Legislation passed in 1722 entitled parishes to provide poor relief in specially built workhouses. By the 1770s there were around 2,000 such workhouses in the country housing nearly 100,000 people. 90 separate workhouses operated in London alone, housing around 15,000 inmates. Poor people were lodged in single sex ‘wards’ where the able-bodied were set to menial tasks: spinning thread or sewing clothes, for example, and inmates were ordered to follow strict rules of behaviour and to conform to daily routines. Jeremy Bentham described how workhouses were essentially prison-like structures, designed principally ‘to grind rogues honest’.

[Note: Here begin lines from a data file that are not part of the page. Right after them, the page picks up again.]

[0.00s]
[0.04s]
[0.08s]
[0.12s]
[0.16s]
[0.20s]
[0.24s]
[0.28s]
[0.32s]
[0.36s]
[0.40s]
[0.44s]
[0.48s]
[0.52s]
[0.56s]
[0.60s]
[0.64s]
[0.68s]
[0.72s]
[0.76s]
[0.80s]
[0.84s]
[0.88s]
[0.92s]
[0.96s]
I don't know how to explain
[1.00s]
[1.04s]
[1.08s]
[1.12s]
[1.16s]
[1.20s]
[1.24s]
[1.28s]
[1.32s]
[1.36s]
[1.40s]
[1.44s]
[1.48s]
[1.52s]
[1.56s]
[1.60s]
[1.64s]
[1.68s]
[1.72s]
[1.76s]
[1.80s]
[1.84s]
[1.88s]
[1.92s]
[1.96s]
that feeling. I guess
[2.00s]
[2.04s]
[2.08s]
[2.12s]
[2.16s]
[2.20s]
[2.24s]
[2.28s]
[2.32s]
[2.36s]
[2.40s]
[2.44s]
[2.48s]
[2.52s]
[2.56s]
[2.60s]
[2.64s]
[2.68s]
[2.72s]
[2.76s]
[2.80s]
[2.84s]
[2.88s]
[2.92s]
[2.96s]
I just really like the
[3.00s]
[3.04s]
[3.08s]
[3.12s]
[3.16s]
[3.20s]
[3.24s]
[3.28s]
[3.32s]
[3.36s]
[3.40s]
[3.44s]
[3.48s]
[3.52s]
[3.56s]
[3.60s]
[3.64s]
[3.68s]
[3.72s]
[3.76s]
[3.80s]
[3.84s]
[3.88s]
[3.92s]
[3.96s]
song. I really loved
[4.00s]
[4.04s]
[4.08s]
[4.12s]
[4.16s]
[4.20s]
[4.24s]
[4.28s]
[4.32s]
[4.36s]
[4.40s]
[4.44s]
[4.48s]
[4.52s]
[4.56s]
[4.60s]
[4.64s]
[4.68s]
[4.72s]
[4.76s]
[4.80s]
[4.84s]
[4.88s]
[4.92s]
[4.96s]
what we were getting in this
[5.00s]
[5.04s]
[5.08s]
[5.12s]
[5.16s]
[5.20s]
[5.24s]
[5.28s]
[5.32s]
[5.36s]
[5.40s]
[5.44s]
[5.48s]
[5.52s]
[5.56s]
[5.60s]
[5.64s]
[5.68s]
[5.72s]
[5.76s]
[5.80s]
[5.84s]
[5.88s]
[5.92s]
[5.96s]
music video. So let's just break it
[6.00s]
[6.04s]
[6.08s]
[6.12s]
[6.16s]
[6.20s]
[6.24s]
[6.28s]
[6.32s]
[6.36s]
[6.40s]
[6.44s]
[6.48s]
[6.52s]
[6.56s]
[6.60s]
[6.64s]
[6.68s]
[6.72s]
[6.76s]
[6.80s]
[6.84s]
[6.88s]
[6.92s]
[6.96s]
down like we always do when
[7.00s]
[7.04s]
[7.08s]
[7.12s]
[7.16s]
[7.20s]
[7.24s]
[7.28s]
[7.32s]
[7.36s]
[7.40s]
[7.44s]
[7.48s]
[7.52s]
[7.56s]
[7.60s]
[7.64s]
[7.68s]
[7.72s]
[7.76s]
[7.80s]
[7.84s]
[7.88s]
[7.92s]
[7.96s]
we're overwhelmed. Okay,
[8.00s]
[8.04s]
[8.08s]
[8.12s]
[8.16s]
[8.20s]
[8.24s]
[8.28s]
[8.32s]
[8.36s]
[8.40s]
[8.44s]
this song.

But life in the workhouse varied enormously from parish to parish. Some workhouses were clean and comfortable havens for the poor. Many provided education, rudimentary health care and clean clothing. Others echoed to the sound of children playing, many of whom were placed in local businesses as apprentices, and most workhouses allowed visitors to come and go as they pleased. Other parishes – particularly in small rural communities – refused to build parish workhouses altogether owing to their substantial running costs. In many parishes ‘outdoor’ relief remained the chief means of assistance, administered to the poor on an individual basis.

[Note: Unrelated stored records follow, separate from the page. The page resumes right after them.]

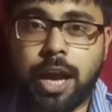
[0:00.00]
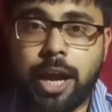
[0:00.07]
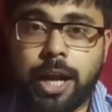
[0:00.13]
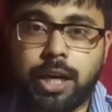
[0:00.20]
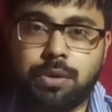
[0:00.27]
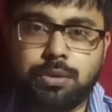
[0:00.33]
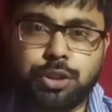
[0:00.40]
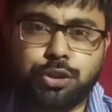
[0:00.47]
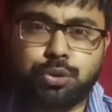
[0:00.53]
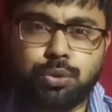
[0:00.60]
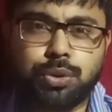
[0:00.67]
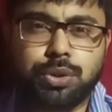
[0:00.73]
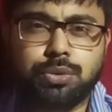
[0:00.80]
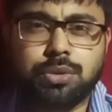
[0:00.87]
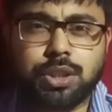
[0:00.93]
and will
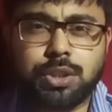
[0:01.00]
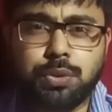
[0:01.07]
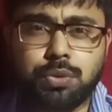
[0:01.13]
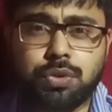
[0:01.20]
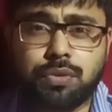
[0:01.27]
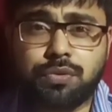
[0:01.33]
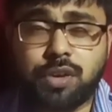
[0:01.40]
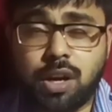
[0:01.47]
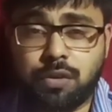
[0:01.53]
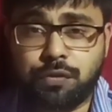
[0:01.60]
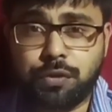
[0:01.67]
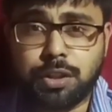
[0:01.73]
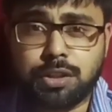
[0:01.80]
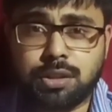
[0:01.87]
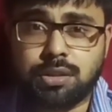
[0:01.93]
show you the use of
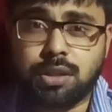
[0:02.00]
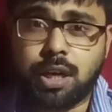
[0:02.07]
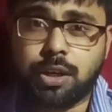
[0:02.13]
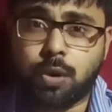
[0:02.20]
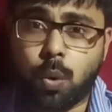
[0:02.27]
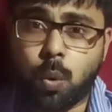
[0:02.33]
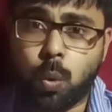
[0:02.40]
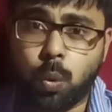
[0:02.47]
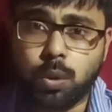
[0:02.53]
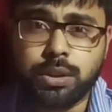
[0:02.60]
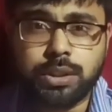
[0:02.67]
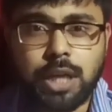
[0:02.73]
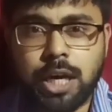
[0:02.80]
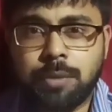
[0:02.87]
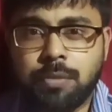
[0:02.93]
graphics in that
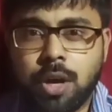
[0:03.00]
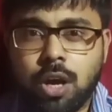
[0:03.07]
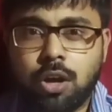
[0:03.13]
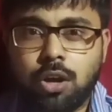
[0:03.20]
old time,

Other workhouses, however, were dark and foreboding places. Many were hopelessly overcrowded. Some London workhouses accommodated well over 700 people. Inmates receiving relief were made to wear special uniforms or badges that signified their demeaning status. Many people contracted diseases and died within their walls, and were later buried in unmarked mass pauper graves. In the 1750s social investigator Jonas Hanway discovered that the death rate amongst workhouse children in London was over 90%. Thus the opening of a new workhouse in some areas was occasionally the cause of serious rioting, and many of the poor preferred to starve rather than enter their gloomy confines.